Frosinone, positiva va a fare la spesa e incontra il medico che le ha fatto il tampone

Frosinone, positiva va a fare la spesa e incontra il medico che le ha fatto il tampone

Una donna residente in provincia di Frosinone è stata ’beccata’ dal suo medico poche ore dopo aver avuto il responso di un tampone positivo: l’uomo ha raccontato l’episodio sui social.

È un periodo in cui decine di migliaia di italiani sono costretti a rimanere a casa. La contagiosità delle nuove varianti del COVID e la corsa folle al tampone hanno fatto sì che i positivi siano cresciuti in maniera spaventosa dal 20 dicembre in poi.

L’irresponsabilità

Se la stragrande maggioranza delle persone positive rimane responsabilmente a casa, evitando contatti con altre persone, c’è anche chi è meno altruista. Una donna di Cassino, provincia di Frosinone, nelle ultime ore, sta facendo parlare di sé per via di un episodio oggettivamente clamoroso.

La donna, qualche giorno fa, si era sottoposta a un tampone molecolare con un medico che conosce personalmente. Il test ha dato esito positivo e alla signora è stata imposta la quarantena obbligatoria, come da prassi.

La donna, ad ogni modo, ha pensato bene di andare al supermercato a fare la spesa nonostante avesse contratto il COVID. Il caso ha voluto che in quel preciso momento, nello stesso negozio, ci fosse anche il medico che l’aveva ‘tamponata’ qualche giorno prima.

La vicenda di Cassino

A raccontare la vicenda per primo è stato FrosinoneToday.
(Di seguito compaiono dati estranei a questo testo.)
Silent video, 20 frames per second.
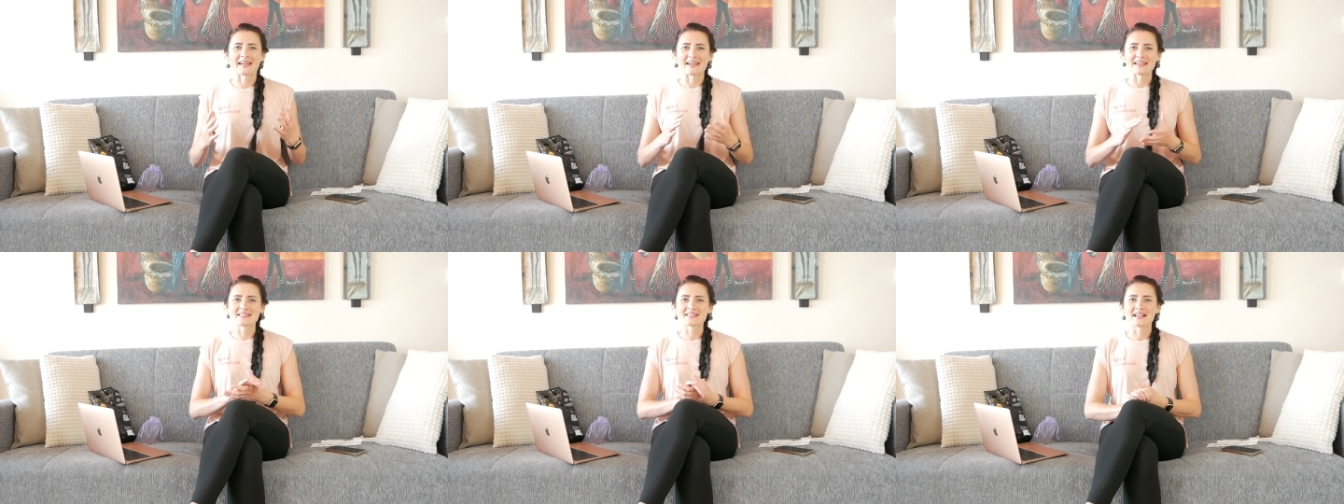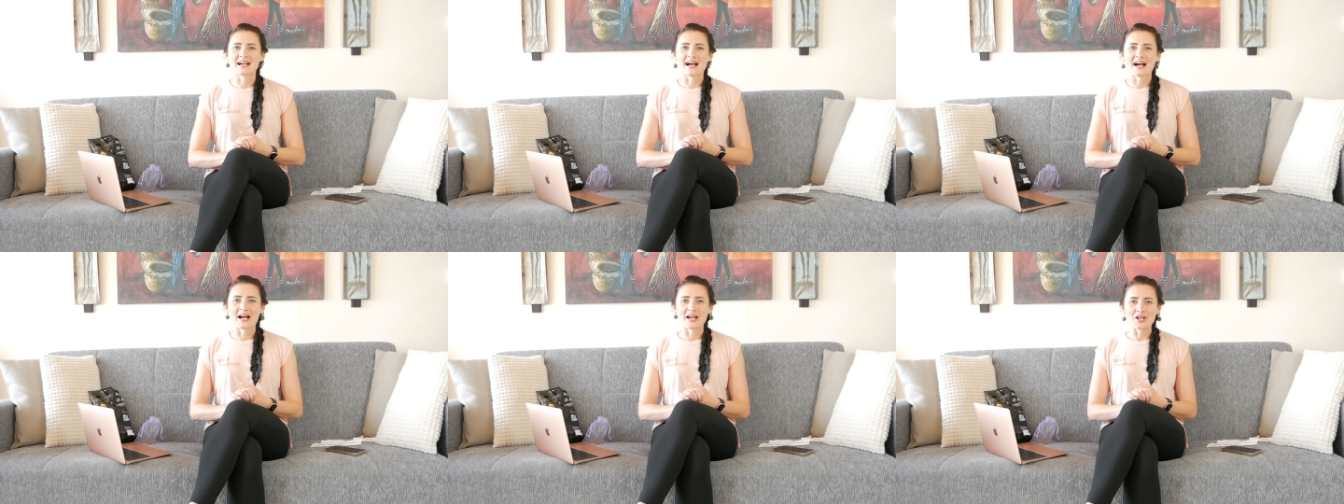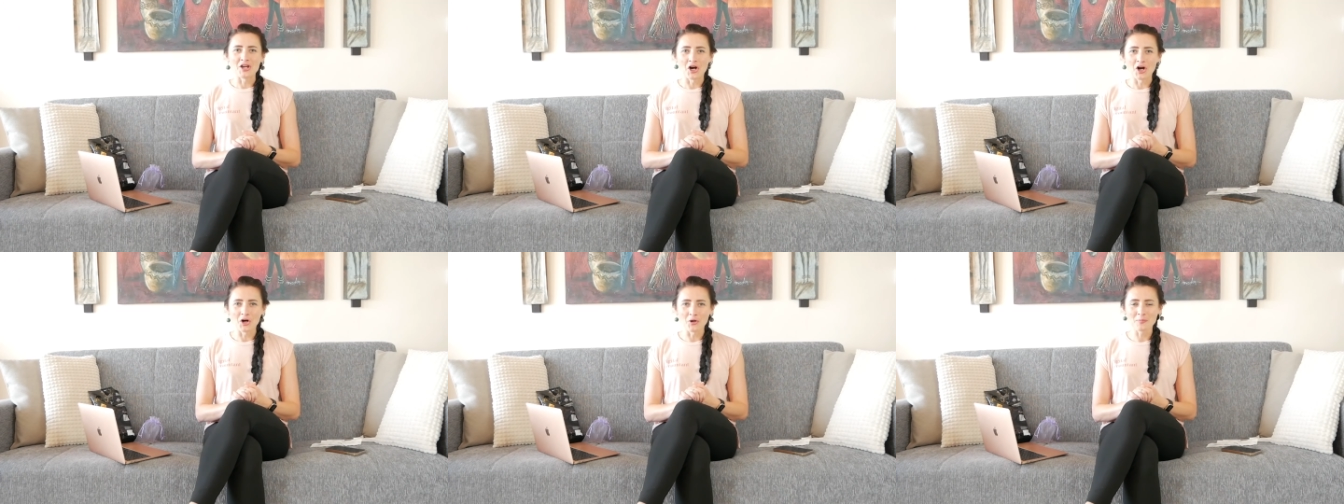guys, I
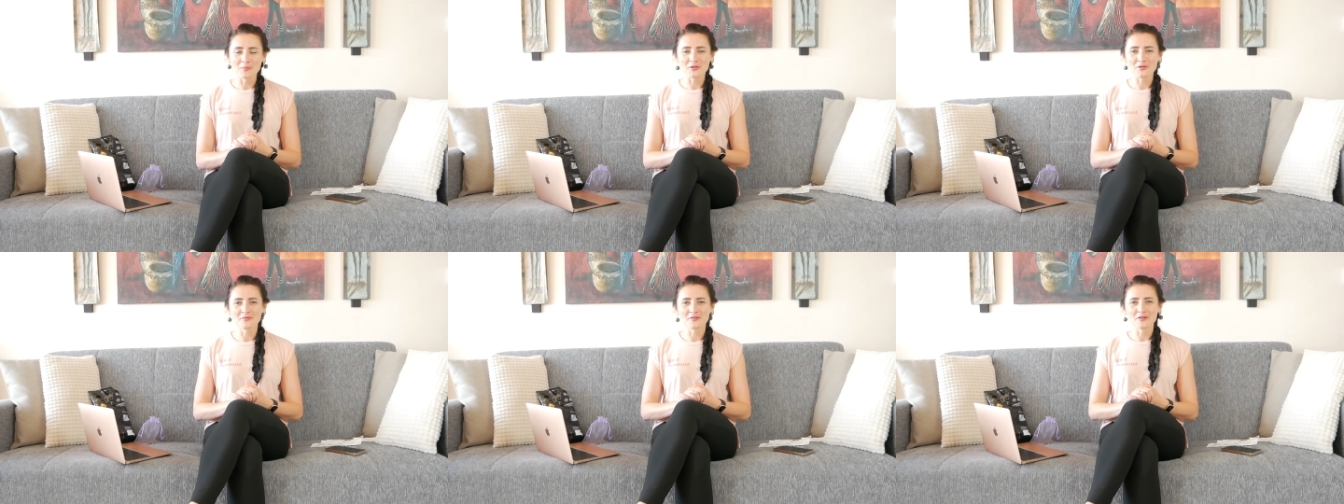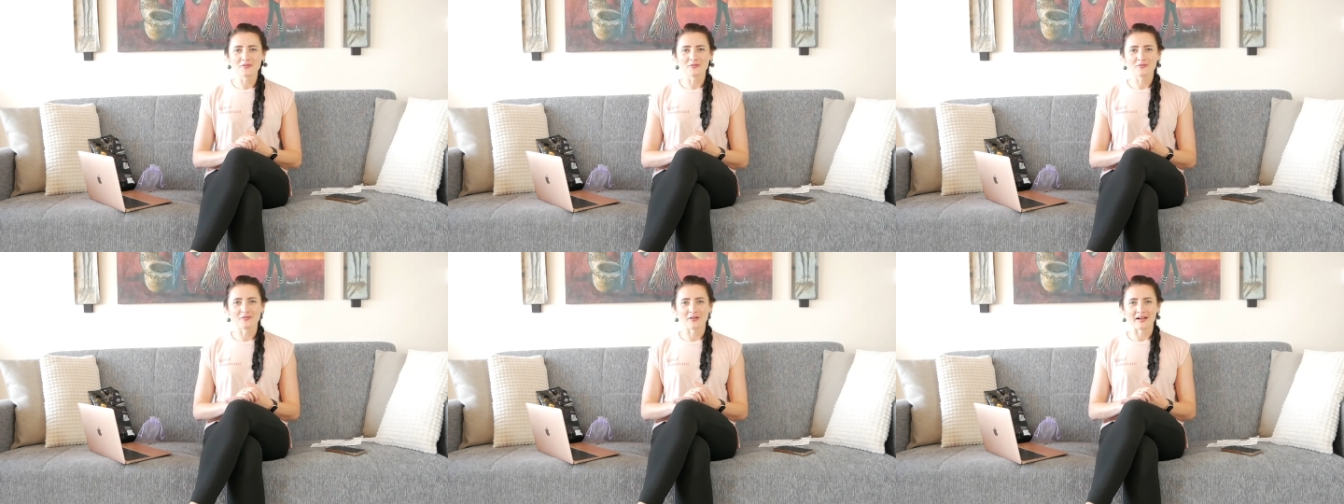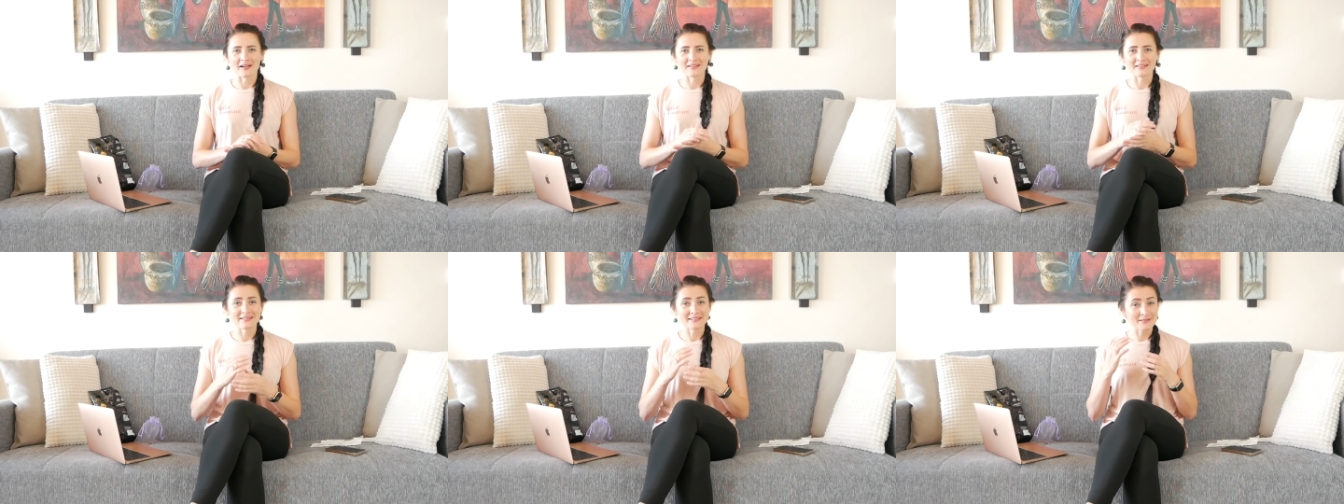hope you will
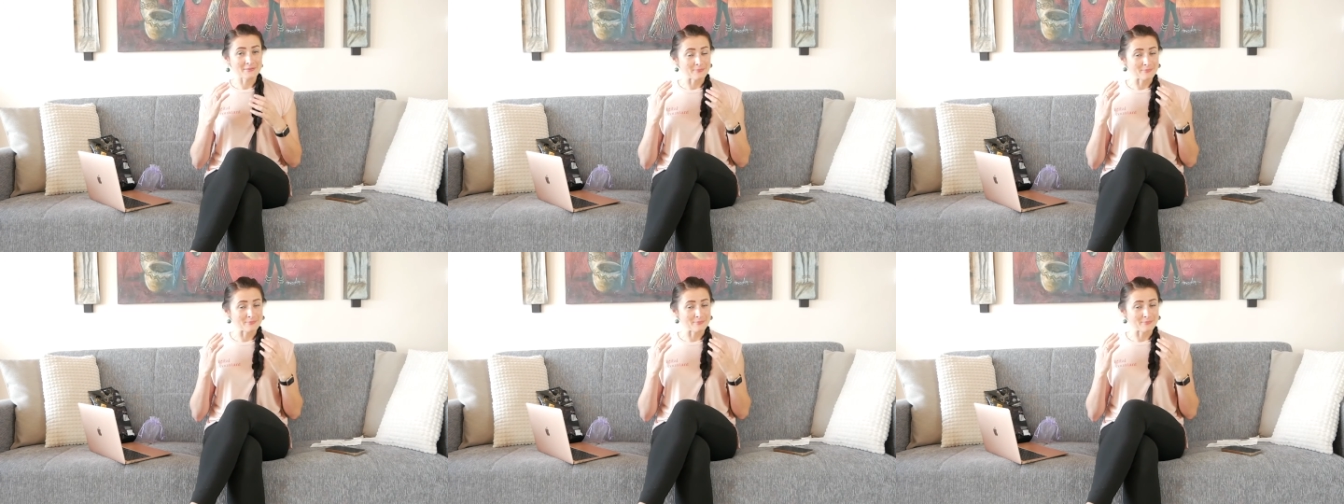find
Su Facebook lo stesso medico è intervenuto per raccontare la vicenda e ‘avvertire’ chi lo segue sui social. «Dovete avere rispetto del prossimo: non pensate che questo virus sia una passeggiata. Se uscite di casa pur essendo positivi, diffondete la malattia.»

A quanto pare la donna gli avrebbe detto che si trovava lì perché nessun altro al posto suo poteva andare a fare la spesa. Alcuni clienti del supermercato hanno intuito cosa stava succedendo e, stando a quanto si legge online, sono fuggiti terrorizzati dal supermercato.

La dirigenza del negozio non ha potuto fare altro che ordinare una sanificazione urgente dei locali a una ditta specializzata, come da prassi quando ci sono eventi simili. Non è escluso che la donna, prima, si sia recata anche in altri negozi.

La ‘bravata’ della donna non è filata via liscia: le autorità competenti hanno aperto un fascicolo contro di lei. Uscire di casa se si è positivi al COVID è un reato e quindi la protagonista dell’episodio potrebbe rischiare guai seri con la legge.